NOTES TO CONDENSED CONSOLIDATED FINANCIAL STATEMENTS (unaudited)

 

1. Nature of Business

Curis, Inc. (the “Company” or “Curis”) is a therapeutic drug development company principally focused on the discovery, development and future commercialization of products that modulate key regulatory signaling pathways controlling the growth, repair and regeneration of human tissues and organs. The Company’s product development approach involves using small molecules, proteins or antibodies to modulate these regulatory signaling pathways, for example, to increase the pathway signals when they are insufficient or to decrease them when they are excessive or unregulated. The Company has successfully used its product development approach to produce multiple compounds with potential use for several different disease indications. The Company’s lead development candidate is a topically applied Hedgehog agonist, currently in Phase I clinical trials, that the Company is co-developing with Genentech. The Company has also developed several promising preclinical product candidates in various fields, including cancer, neurological disorders and hair growth regulation. The Company operates in a single reportable segment: developmental biology products. The Company expects that any successful products would be used in the health care industry and would be regulated in the United States by the U.S. Food and Drug Administration, or FDA, and in overseas markets by similar regulatory agencies.
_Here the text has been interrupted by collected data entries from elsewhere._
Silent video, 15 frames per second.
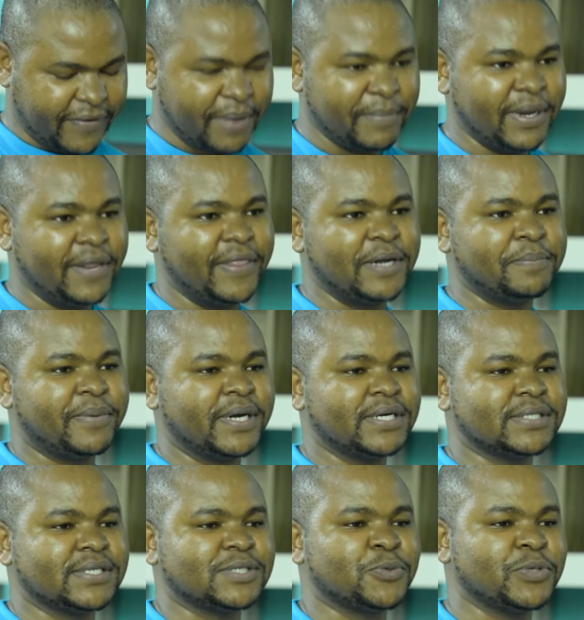a family that
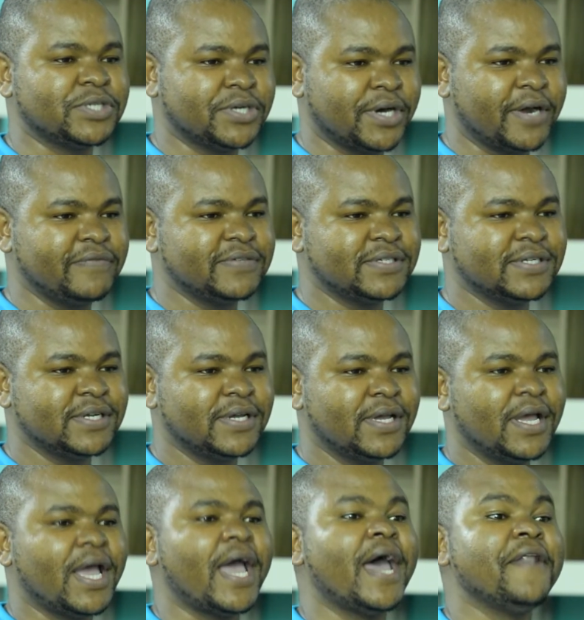practices witchcraft,
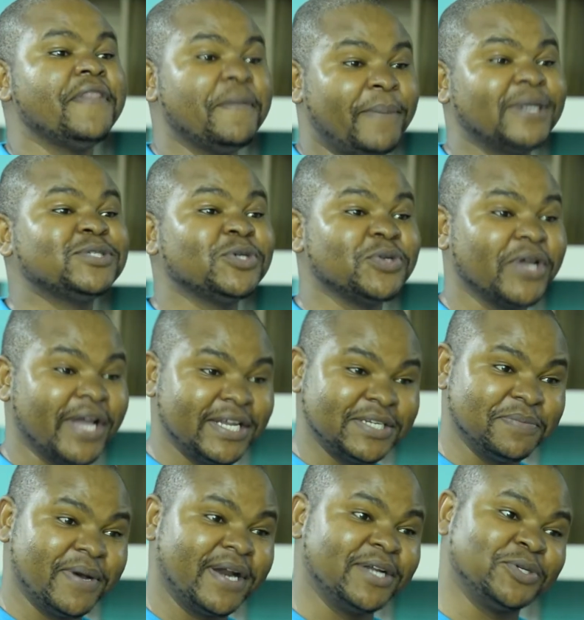and the person you're
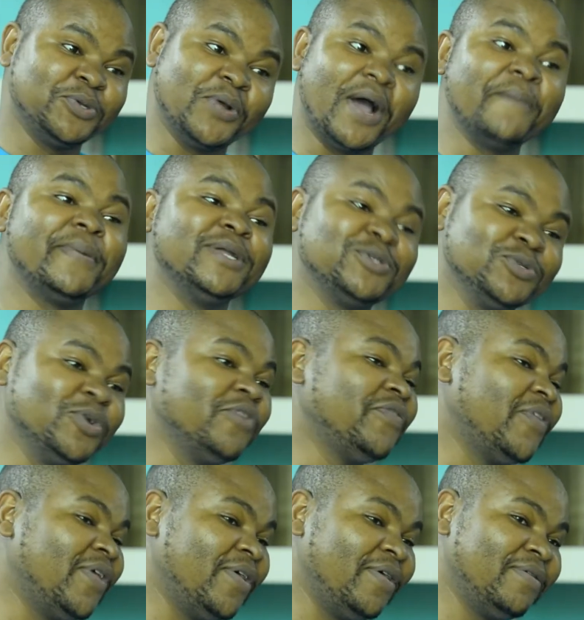getting married to, you happen to know
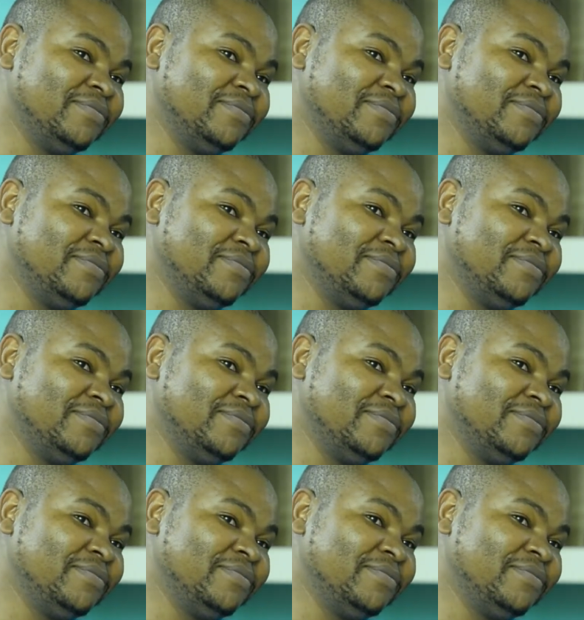for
The Company is subject to risks common to companies in the biotechnology industry including, but not limited to, development by its competitors of new technological innovations, dependence on key personnel, its ability to protect proprietary technology, reliance on corporate collaborators and licensors to successfully research, develop and commercialize products based on the Company’s technologies, its ability to comply with FDA government regulations and approval requirements as well as its ability to grow its business and obtain adequate financing to fund this growth.

 

2. Basis of Presentation

The accompanying consolidated financial statements of the Company have been prepared in accordance with the instructions to Form 10-Q and Article 10 of Regulation S-X. These statements, however, are condensed and do not include all disclosures required by accounting principles generally accepted in the United States of America for complete financial statements and should be read in conjunction with the Company’s Annual Report on Form 10-K for the year ended December 31, 2005, as filed with the Securities and Exchange Commission on March 31, 2006.

In the opinion of the Company, the unaudited financial statements contain all adjustments (all of which were considered normal and recurring) necessary to present fairly the Company’s financial position at March 31, 2006 and the results of operations and cash flows for the three-month periods ended March 31, 2006 and 2005. The preparation of the Company’s consolidated financial statements in conformity with accounting principles generally accepted in the U.S. requires management to make estimates and assumptions that affect the reported amounts and disclosure of certain assets and liabilities at the balance sheet date. Such estimates include revenue recognition, the carrying value of property and equipment and intangible assets, assumptions used to calculate stock compensation expense under SFAS 123(R) and the value of certain liabilities. Actual results may differ from such estimates.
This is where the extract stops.